Skip the pictures. Repeat everything else in the records word for word.

= = = = =

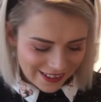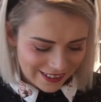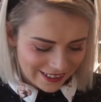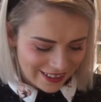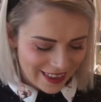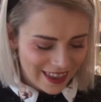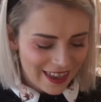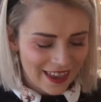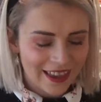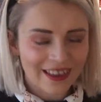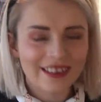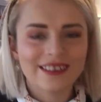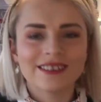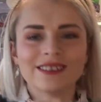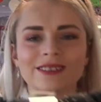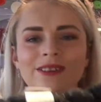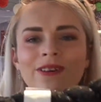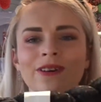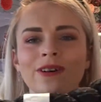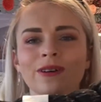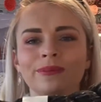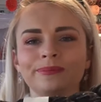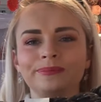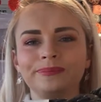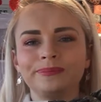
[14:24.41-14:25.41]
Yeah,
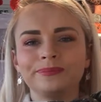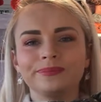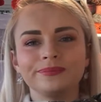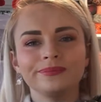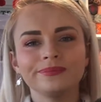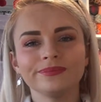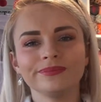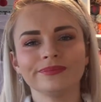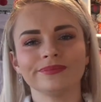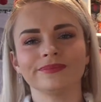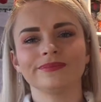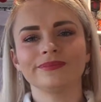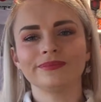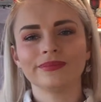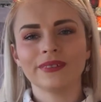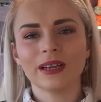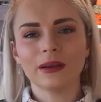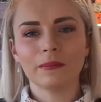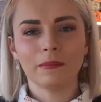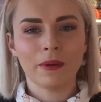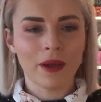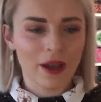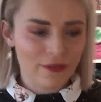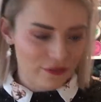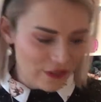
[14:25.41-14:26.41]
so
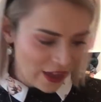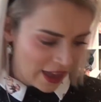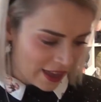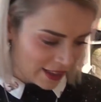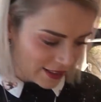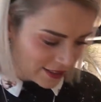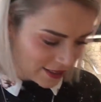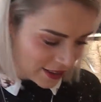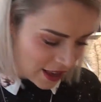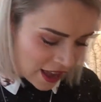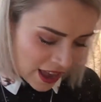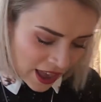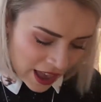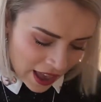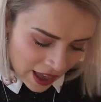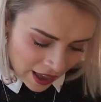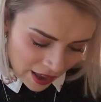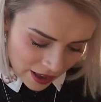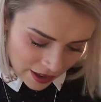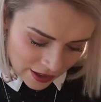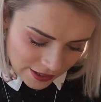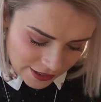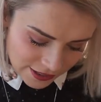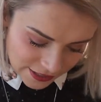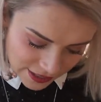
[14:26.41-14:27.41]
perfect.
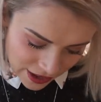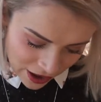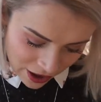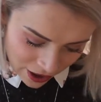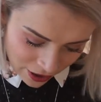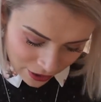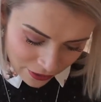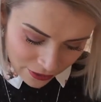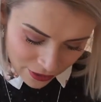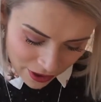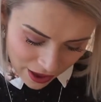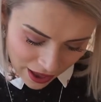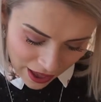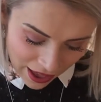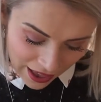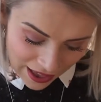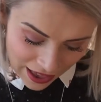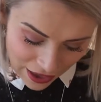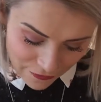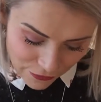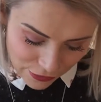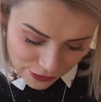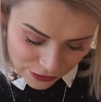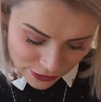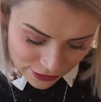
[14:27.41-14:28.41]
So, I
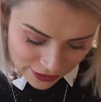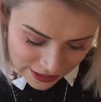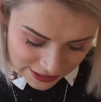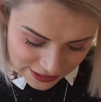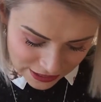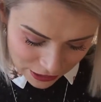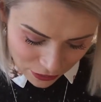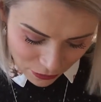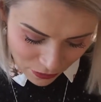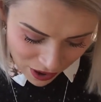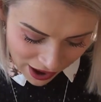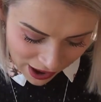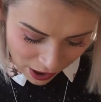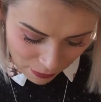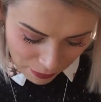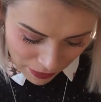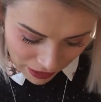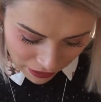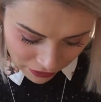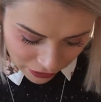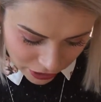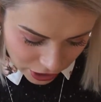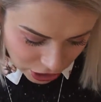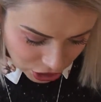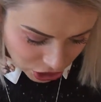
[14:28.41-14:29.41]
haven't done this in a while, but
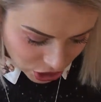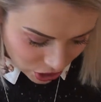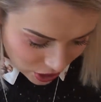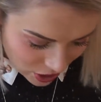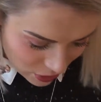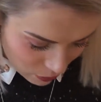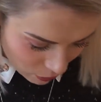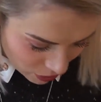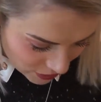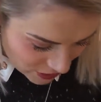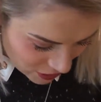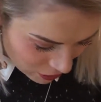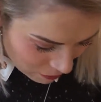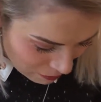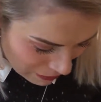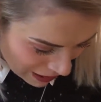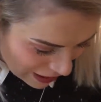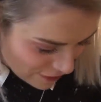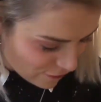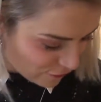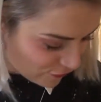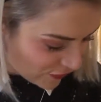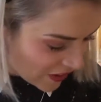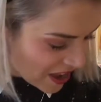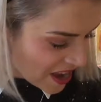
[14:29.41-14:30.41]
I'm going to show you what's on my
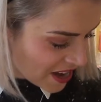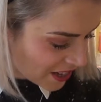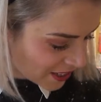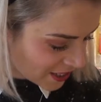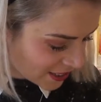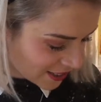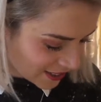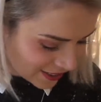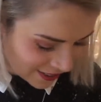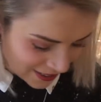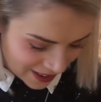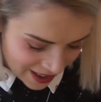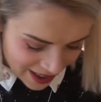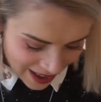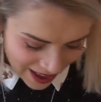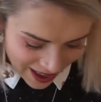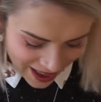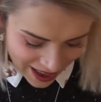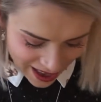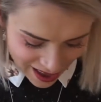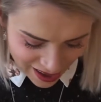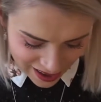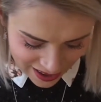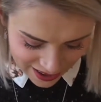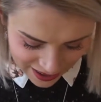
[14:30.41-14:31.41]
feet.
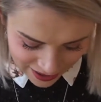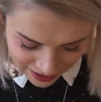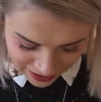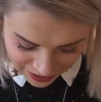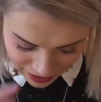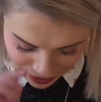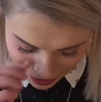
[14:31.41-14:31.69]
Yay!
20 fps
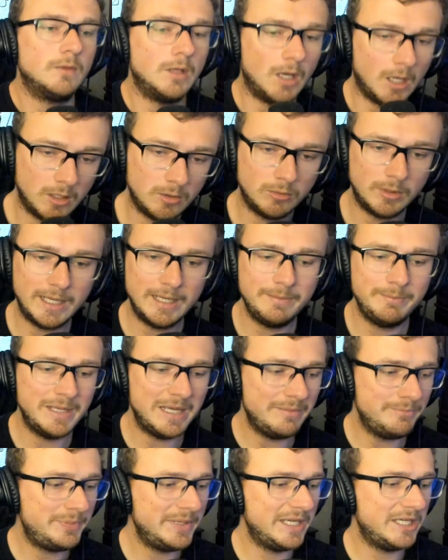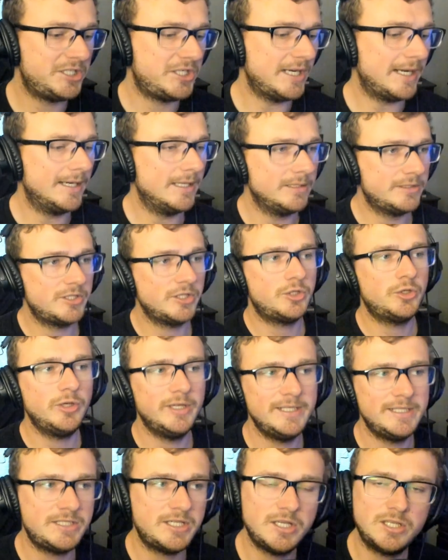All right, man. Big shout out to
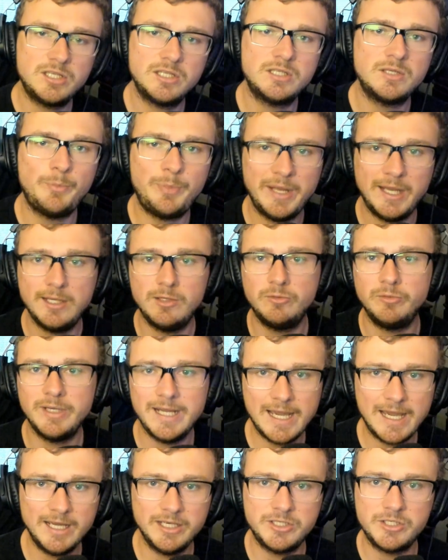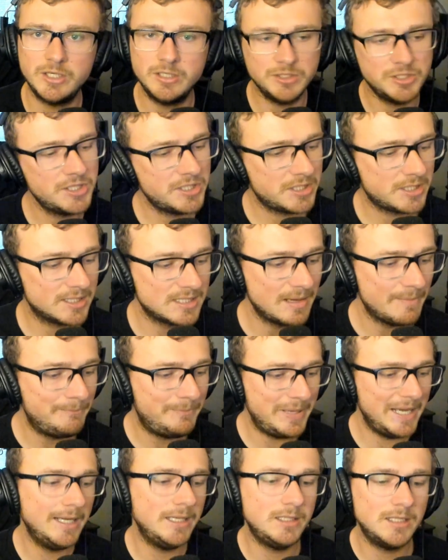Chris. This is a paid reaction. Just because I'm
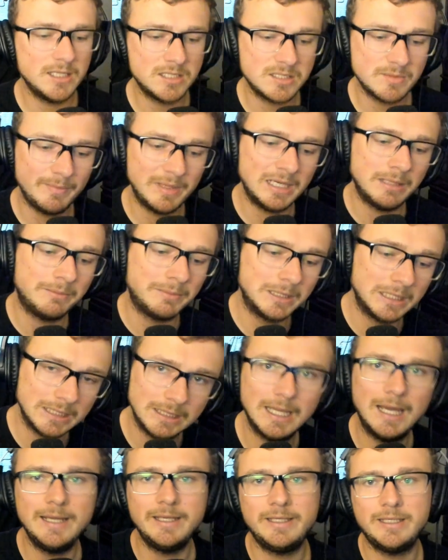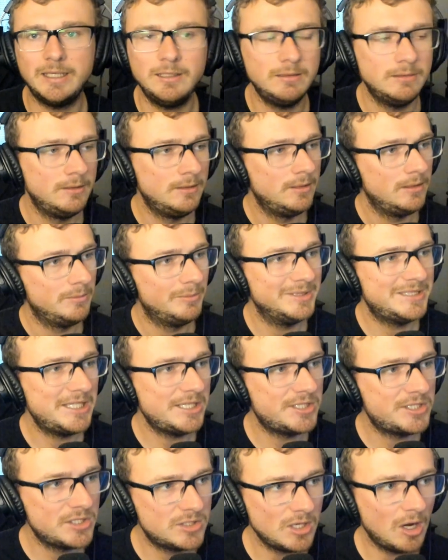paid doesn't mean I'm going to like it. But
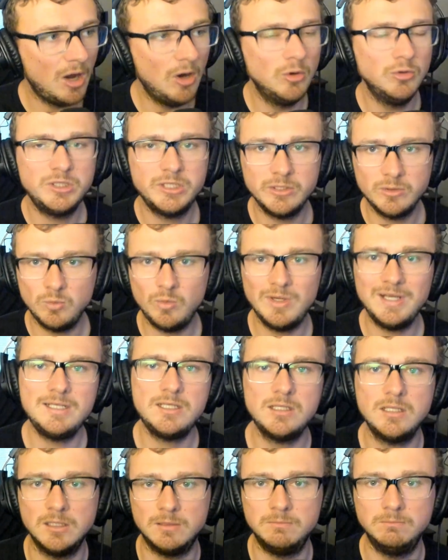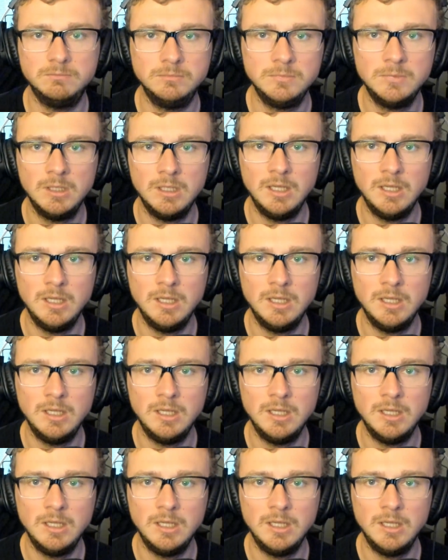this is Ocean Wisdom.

= = = = =

Solution to the problem:
[14:24.41-14:25.41]
Yeah,
[14:25.41-14:26.41]
so
[14:26.41-14:27.41]
perfect.
[14:27.41-14:28.41]
So, I
[14:28.41-14:29.41]
haven't done this in a while, but
[14:29.41-14:30.41]
I'm going to show you what's on my
[14:30.41-14:31.41]
feet.
[14:31.41-14:31.69]
Yay!
20 fps
All right, man. Big shout out to
Chris. This is a paid reaction. Just because I'm
paid doesn't mean I'm going to like it. But
this is Ocean Wisdom.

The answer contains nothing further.